START ENTRIES PROVIDED

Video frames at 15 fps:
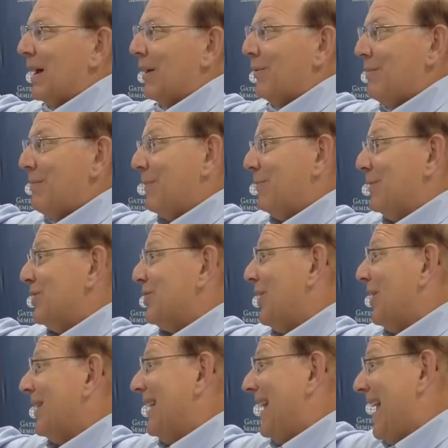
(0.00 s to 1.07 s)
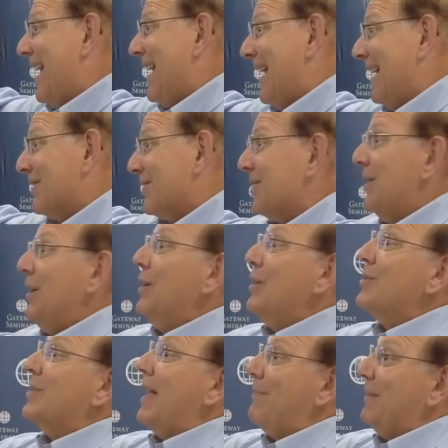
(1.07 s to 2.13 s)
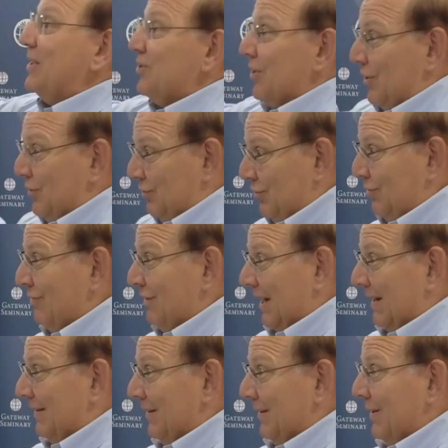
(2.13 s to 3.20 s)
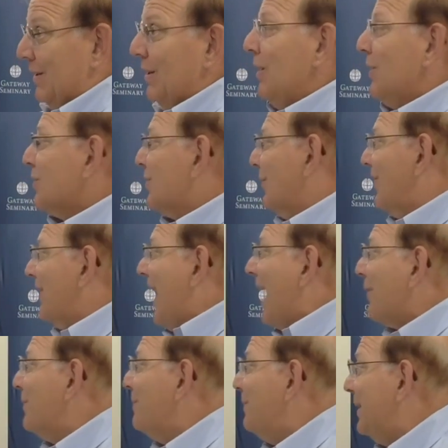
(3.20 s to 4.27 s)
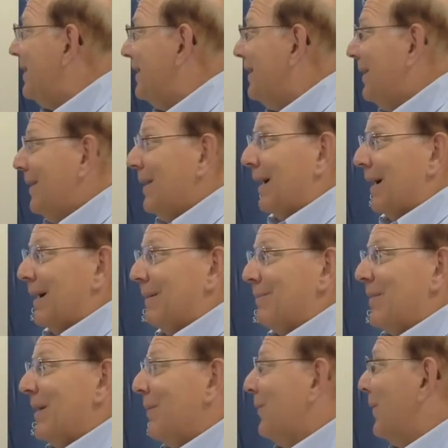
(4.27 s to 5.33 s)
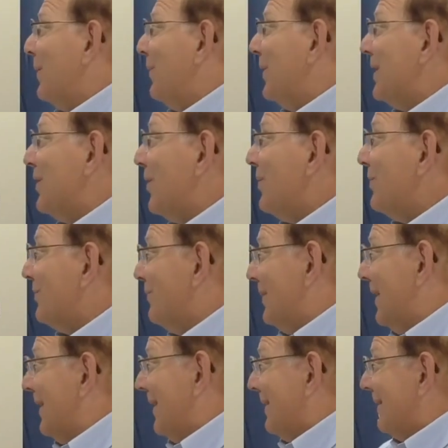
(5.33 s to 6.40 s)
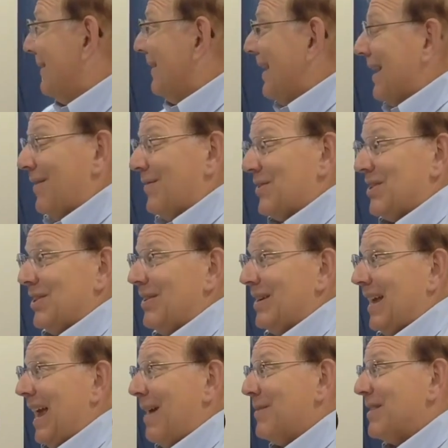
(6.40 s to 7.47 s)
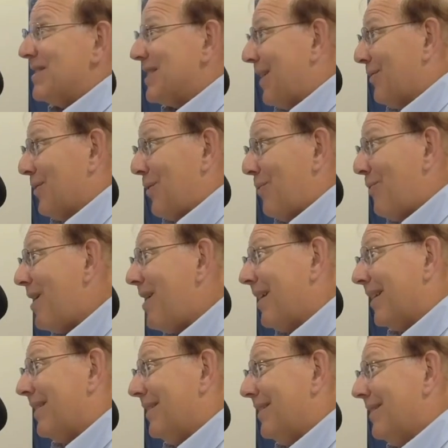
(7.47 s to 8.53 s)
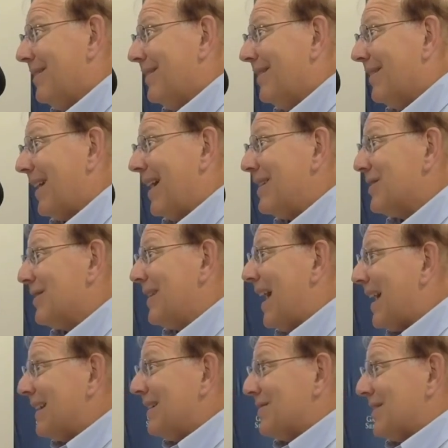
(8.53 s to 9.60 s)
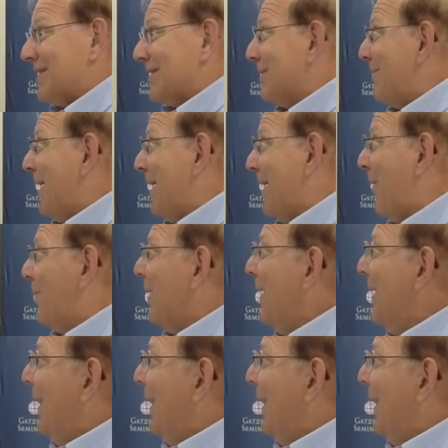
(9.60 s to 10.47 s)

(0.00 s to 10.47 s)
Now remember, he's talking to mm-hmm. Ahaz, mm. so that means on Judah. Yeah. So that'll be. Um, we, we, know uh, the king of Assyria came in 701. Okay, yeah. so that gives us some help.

END ENTRIES PROVIDED

WORK ITEM. Line by line, restate the data above exactly as it stands, minus the pictures.

WORKED SOLUTION.
Video frames at 15 fps:
(0.00 s to 1.07 s)
(1.07 s to 2.13 s)
(2.13 s to 3.20 s)
(3.20 s to 4.27 s)
(4.27 s to 5.33 s)
(5.33 s to 6.40 s)
(6.40 s to 7.47 s)
(7.47 s to 8.53 s)
(8.53 s to 9.60 s)
(9.60 s to 10.47 s)

(0.00 s to 10.47 s)
Now remember, he's talking to mm-hmm. Ahaz, mm. so that means on Judah. Yeah. So that'll be. Um, we, we, know uh, the king of Assyria came in 701. Okay, yeah. so that gives us some help.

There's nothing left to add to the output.